[FEA] Implement extract_all_re function #9856

andygrove · 2021-12-07T18:03:43Z

Is your feature request related to a problem? Please describe.
I would like to be able to implement a GPU version of Spark's regexp_extract_all function. Here is an example usage from the documentation.

SELECT regexp_extract_all('100-200, 300-400', '(\\d+)-(\\d+)', 1);
 ["100","300"]

Describe the solution you'd like
I would like a cuDF function extract_all_re which is similar to extract_re but returns columns of type List<String> containing all matches for each group.

Additionally, it would be nice if I could optionally pass cuDF a group index so that we don't always have to extract for all of the groups in the pattern. There is a related issue #9855 asking for this capability for extract_re.

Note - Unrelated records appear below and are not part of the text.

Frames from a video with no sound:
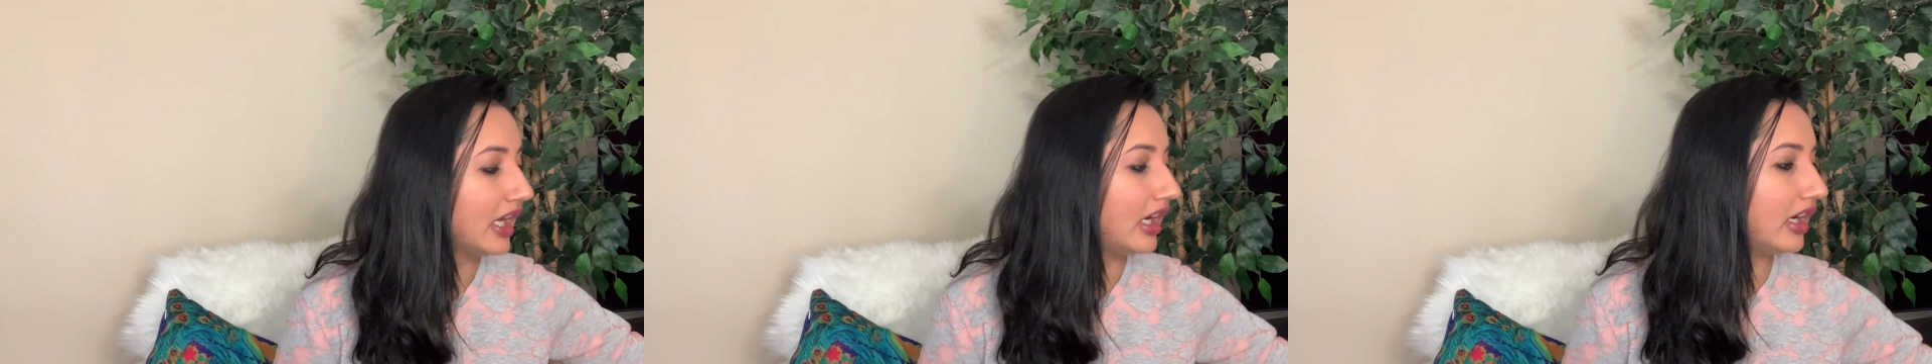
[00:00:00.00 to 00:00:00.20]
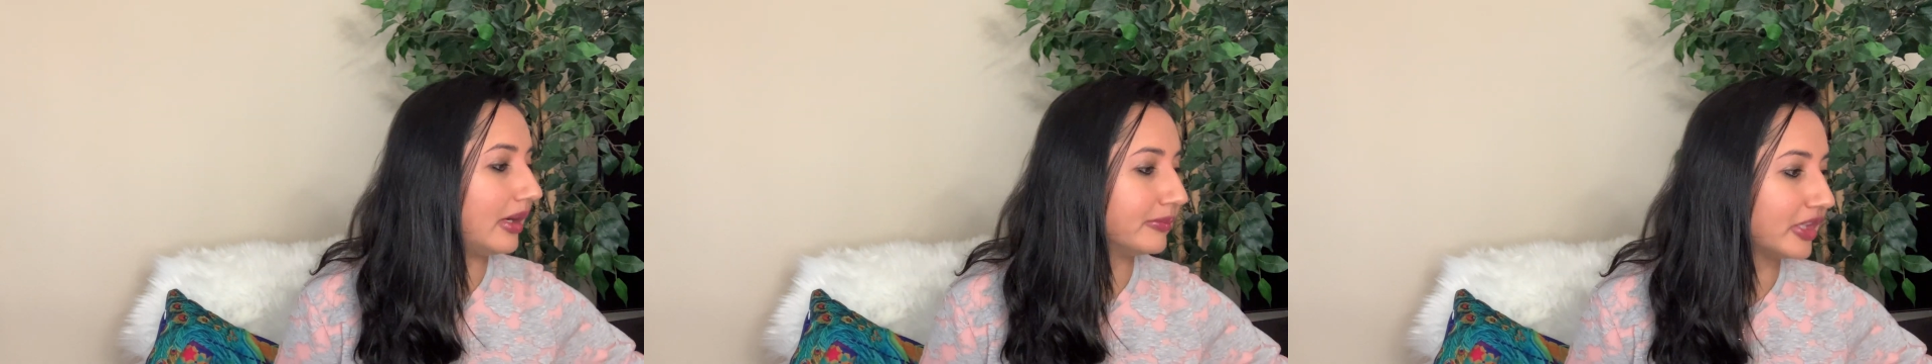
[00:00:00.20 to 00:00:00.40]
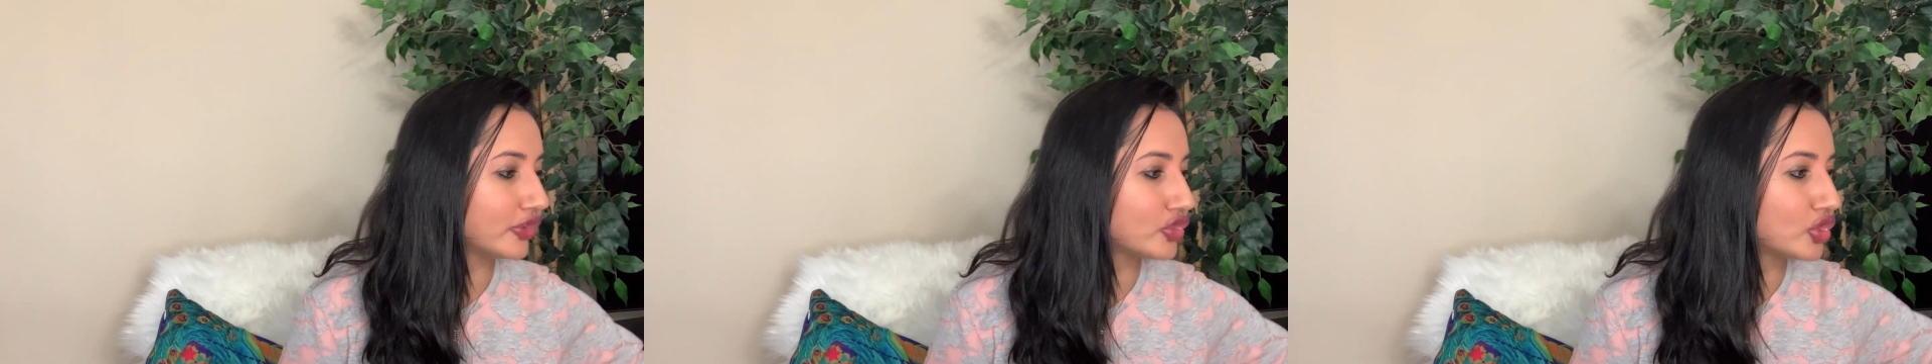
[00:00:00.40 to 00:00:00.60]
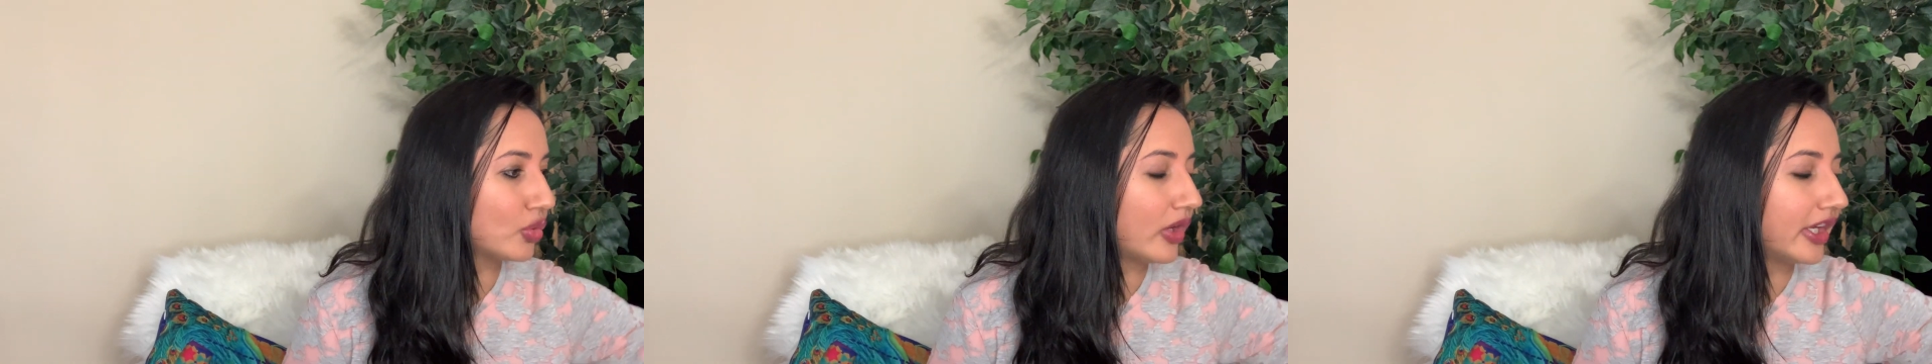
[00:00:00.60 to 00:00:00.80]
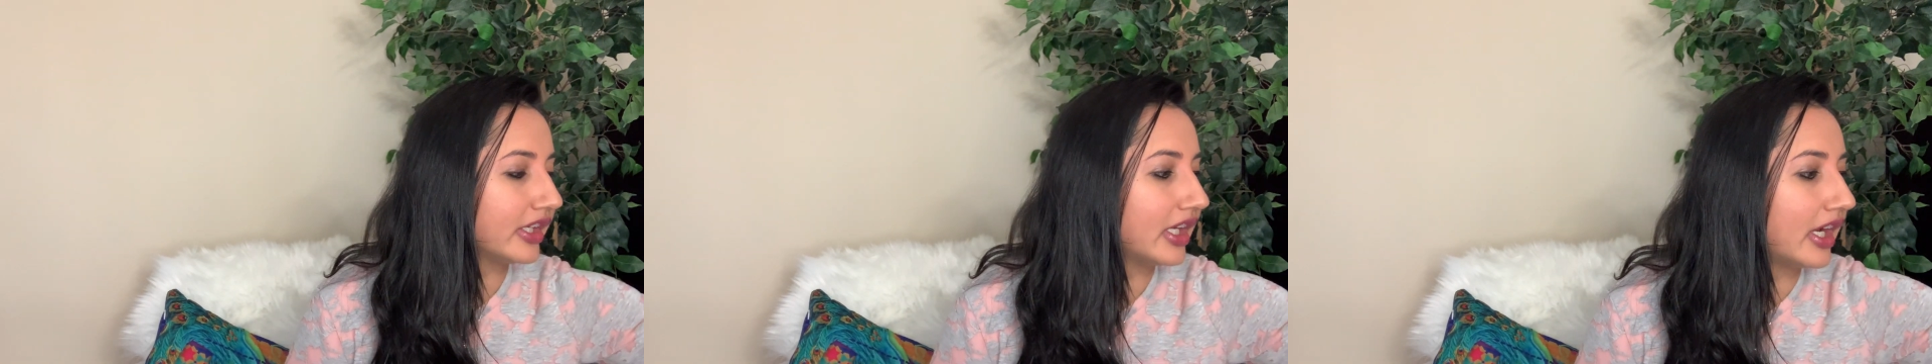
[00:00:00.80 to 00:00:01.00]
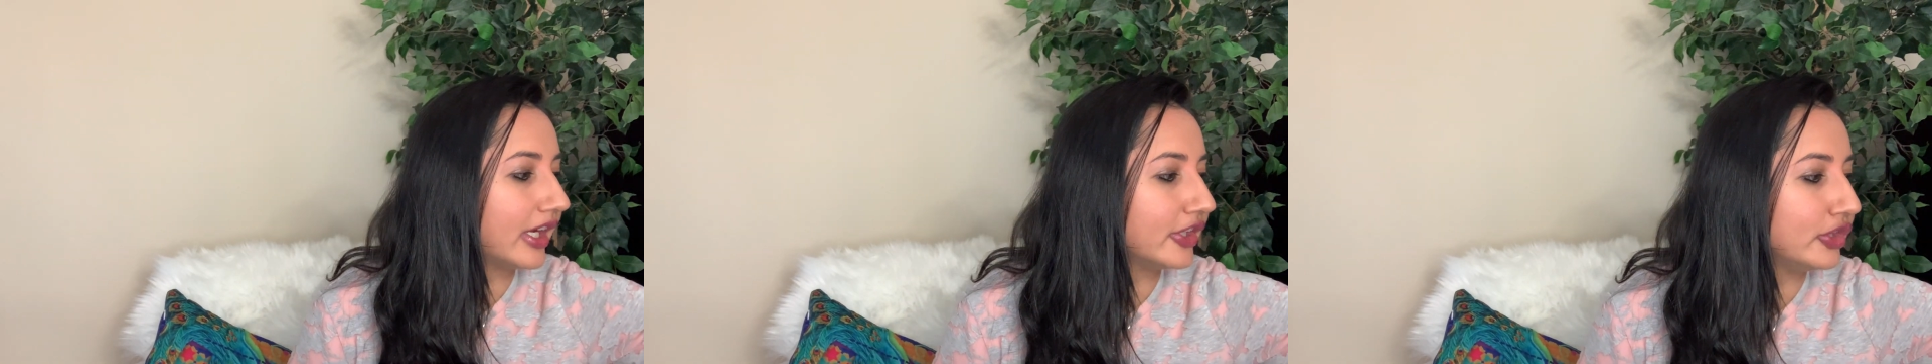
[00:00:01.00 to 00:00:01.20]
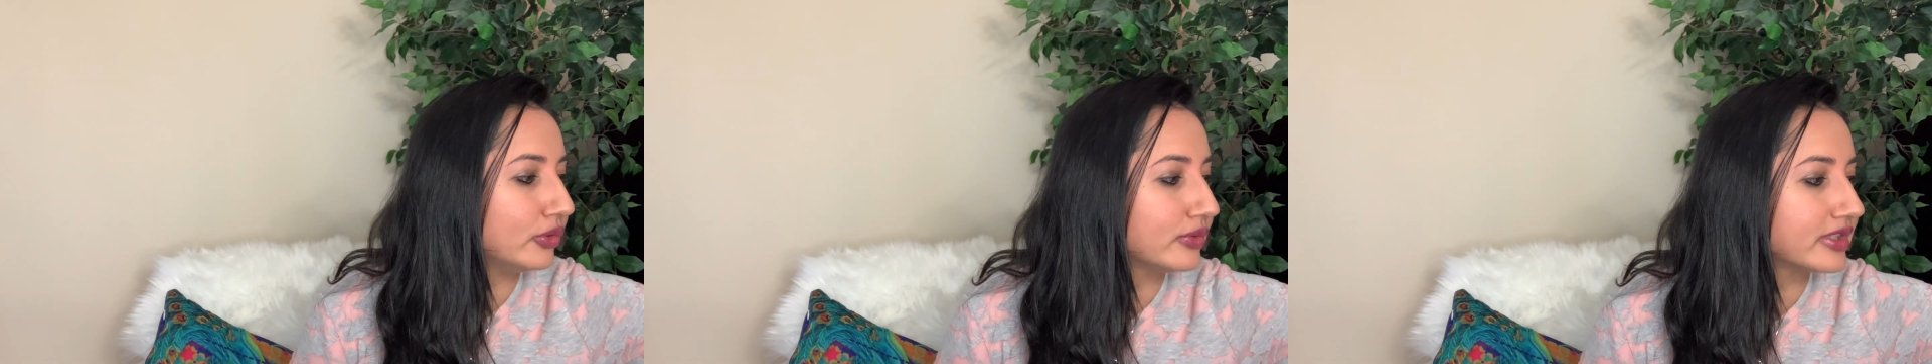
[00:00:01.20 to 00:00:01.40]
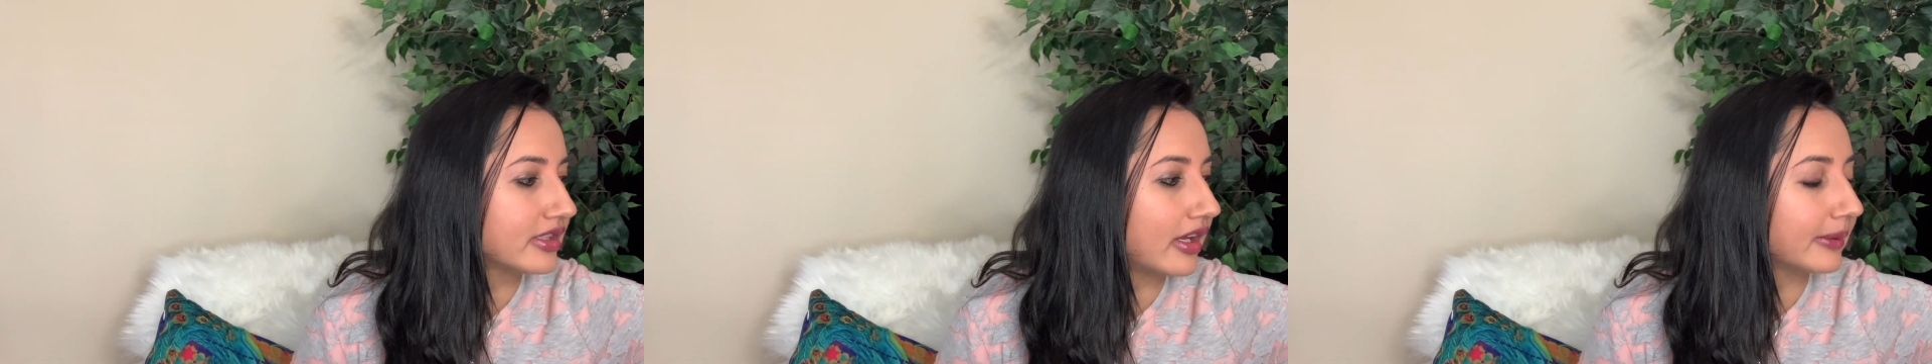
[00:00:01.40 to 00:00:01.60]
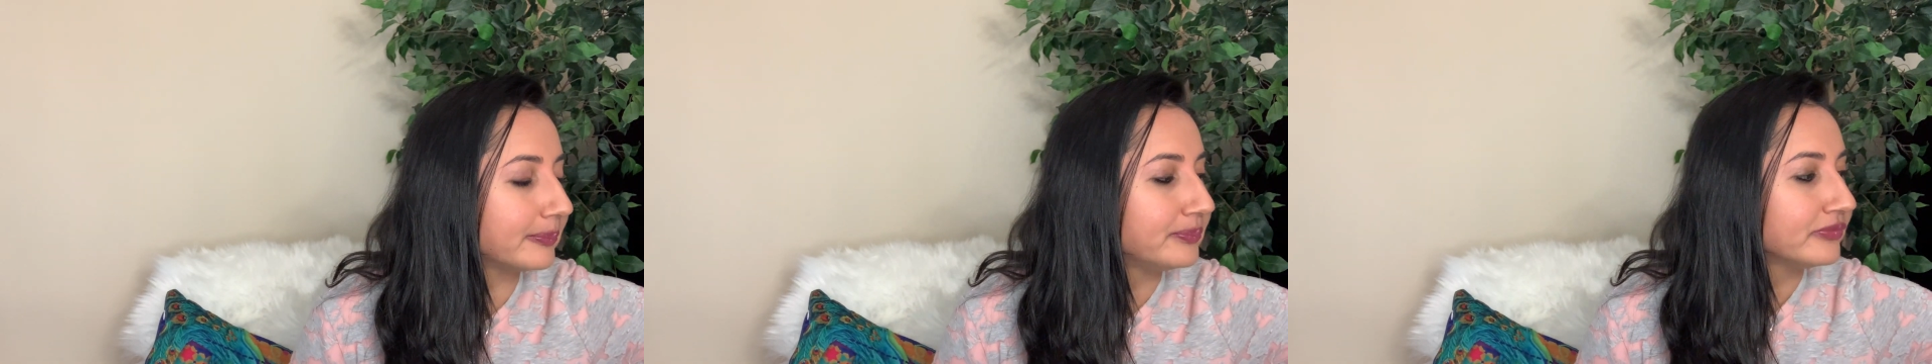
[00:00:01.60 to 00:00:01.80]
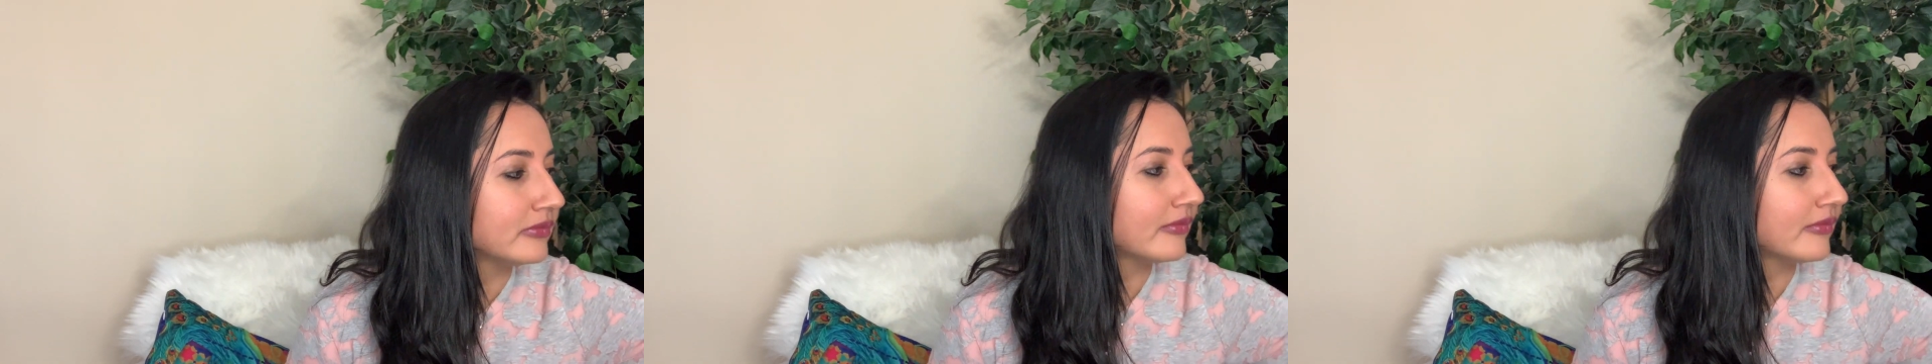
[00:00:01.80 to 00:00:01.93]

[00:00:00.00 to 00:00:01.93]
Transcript: and so I use that.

Describe alternatives you've considered
None

Additional context
None

The text was updated successfully, but these errors were encountered:

davidwendt · 2021-12-10T22:05:15Z

Looking a bit closer, this does appear to be similar to extract_record but the all means continue match/extracting after the first match is found? Also, I'm guessing the example in the description includes an index feature that is the subject of a separate issue #9855 and therefore is a bit confusing here. Ignoring indexing, this is what I'm looking at implementing so far:

s = [ "100-200 300-400", "500-600", "700-800", "900" ]
r =  extract_all( s, "'(\d+)-(\d+)" )
r is a LIST column of strings that looks like this:

[ [ "100", "200", "300", "400" ], // 2 sets of matches
  [ "500", "600" ], // 1 match
  [ "700", "800" ], // 1 match
  NULL              // no match
]

The 1st string "100-200 300-400" had 2 matches to (\d+)-(\d+) and so both sets of groups are returned.
The 2nd and 3rd strings each had one match and included those in the output rows.
The 4th string "900" does not match the pattern and so the output for this row is NULL.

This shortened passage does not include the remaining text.